* WHAT THE TASK ASKS *
Look through the material below for "second". Copy every line that contains it.

* EXTRACTED ENTRIES *
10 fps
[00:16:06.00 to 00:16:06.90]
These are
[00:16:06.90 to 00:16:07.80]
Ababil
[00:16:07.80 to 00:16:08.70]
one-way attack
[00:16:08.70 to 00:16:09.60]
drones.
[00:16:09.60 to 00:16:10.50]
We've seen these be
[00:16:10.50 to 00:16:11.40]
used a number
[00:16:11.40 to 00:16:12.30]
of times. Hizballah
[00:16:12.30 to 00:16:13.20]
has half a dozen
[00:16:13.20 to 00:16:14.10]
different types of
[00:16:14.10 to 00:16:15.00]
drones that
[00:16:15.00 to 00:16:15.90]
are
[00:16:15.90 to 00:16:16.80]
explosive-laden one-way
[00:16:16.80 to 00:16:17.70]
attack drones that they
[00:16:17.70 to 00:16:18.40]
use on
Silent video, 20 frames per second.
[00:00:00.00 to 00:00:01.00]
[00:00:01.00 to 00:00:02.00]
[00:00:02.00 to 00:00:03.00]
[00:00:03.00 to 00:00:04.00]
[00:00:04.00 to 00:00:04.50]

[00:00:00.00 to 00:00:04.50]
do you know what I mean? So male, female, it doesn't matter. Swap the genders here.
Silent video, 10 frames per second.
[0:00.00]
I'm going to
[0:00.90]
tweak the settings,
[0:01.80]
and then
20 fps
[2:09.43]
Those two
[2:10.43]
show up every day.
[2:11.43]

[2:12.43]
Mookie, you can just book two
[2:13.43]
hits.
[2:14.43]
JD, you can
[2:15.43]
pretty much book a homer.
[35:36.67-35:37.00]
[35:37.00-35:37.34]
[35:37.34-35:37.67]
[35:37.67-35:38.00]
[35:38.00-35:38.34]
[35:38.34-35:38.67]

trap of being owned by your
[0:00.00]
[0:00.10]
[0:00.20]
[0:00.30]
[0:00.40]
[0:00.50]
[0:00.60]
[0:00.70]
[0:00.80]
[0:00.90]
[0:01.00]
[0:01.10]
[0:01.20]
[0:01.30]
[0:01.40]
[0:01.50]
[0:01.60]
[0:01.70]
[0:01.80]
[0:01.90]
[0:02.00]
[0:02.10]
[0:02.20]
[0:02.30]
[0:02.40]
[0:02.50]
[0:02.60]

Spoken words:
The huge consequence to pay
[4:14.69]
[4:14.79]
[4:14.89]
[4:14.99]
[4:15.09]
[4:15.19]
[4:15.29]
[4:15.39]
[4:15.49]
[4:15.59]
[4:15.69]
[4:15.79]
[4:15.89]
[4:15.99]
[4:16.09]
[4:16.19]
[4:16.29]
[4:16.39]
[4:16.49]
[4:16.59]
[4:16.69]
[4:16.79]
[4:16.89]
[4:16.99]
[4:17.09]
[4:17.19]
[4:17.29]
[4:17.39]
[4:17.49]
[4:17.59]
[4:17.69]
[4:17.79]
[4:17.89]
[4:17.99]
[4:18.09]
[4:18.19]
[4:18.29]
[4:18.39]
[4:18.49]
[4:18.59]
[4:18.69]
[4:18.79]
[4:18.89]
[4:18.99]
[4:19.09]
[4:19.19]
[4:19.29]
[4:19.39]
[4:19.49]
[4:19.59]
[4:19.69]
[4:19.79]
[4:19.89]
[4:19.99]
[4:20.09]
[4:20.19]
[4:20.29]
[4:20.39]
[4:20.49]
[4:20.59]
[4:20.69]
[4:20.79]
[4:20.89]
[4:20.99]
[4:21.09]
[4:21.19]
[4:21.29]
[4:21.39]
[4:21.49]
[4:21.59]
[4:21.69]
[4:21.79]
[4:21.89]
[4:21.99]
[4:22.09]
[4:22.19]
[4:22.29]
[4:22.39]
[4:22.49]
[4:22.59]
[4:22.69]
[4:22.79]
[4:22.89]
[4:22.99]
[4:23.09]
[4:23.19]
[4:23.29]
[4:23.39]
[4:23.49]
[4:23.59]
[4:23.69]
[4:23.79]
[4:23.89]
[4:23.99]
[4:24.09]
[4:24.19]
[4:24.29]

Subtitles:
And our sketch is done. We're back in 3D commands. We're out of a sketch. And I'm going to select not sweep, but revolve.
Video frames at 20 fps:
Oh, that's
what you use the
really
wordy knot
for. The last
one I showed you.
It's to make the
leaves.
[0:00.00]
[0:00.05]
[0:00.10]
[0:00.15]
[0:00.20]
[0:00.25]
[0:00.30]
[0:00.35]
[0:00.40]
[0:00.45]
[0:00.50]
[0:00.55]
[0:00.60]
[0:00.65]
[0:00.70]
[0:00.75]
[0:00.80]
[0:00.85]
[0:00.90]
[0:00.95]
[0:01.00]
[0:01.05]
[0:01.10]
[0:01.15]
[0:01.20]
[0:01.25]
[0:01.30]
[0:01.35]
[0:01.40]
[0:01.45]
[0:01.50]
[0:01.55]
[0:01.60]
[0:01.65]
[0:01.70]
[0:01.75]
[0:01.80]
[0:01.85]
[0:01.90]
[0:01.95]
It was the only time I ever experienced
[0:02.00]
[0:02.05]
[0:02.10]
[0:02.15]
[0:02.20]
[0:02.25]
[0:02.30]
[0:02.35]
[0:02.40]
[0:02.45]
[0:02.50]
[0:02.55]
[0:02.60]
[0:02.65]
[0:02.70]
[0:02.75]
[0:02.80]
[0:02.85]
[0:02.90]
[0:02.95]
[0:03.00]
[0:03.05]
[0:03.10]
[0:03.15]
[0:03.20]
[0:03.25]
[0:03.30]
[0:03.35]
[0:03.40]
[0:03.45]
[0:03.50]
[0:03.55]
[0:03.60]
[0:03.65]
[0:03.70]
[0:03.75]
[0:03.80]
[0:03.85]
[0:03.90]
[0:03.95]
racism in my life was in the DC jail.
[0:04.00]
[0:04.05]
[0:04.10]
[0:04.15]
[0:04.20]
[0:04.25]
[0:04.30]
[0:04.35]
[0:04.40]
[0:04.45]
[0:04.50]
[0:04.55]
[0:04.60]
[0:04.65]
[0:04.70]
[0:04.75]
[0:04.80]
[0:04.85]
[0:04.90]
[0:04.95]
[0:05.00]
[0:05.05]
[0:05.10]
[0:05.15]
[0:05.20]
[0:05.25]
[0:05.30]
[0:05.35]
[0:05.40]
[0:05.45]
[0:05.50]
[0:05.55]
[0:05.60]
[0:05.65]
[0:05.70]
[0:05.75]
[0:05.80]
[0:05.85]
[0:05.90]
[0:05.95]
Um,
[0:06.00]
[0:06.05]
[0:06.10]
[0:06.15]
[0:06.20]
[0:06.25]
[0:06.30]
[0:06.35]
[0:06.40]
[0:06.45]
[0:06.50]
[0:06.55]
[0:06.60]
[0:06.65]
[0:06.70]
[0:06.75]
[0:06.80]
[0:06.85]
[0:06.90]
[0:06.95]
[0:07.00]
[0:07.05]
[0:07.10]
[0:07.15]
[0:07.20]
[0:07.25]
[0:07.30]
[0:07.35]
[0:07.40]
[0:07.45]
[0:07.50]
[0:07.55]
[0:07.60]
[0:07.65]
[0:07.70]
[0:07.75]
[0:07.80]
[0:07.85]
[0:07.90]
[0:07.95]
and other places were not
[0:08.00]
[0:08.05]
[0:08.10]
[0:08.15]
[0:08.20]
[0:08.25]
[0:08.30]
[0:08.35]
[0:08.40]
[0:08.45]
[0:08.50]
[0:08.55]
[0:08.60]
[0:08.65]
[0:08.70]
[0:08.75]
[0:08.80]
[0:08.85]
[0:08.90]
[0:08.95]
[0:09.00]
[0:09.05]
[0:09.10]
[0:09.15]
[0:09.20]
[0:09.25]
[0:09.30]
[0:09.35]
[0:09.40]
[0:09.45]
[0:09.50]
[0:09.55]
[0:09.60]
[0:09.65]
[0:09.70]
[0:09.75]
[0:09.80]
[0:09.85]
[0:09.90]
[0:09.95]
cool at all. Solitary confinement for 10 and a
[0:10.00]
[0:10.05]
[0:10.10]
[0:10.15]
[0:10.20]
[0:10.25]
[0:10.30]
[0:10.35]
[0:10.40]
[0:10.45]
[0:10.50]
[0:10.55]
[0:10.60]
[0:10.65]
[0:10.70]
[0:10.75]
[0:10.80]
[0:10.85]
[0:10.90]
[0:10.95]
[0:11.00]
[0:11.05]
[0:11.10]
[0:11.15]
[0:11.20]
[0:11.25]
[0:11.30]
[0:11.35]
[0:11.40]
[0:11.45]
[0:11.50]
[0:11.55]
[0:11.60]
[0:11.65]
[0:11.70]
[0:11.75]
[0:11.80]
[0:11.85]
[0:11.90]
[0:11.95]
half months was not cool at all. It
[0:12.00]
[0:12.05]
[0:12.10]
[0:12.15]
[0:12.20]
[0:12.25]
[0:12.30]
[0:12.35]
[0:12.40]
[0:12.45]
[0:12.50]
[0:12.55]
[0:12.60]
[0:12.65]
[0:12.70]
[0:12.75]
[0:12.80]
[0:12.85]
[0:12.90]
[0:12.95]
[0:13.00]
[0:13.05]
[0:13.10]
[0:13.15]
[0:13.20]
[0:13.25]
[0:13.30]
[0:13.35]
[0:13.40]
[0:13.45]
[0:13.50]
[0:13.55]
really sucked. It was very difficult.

* ANSWER SPACE *
Silent video, 20 frames per second.
Silent video, 10 frames per second.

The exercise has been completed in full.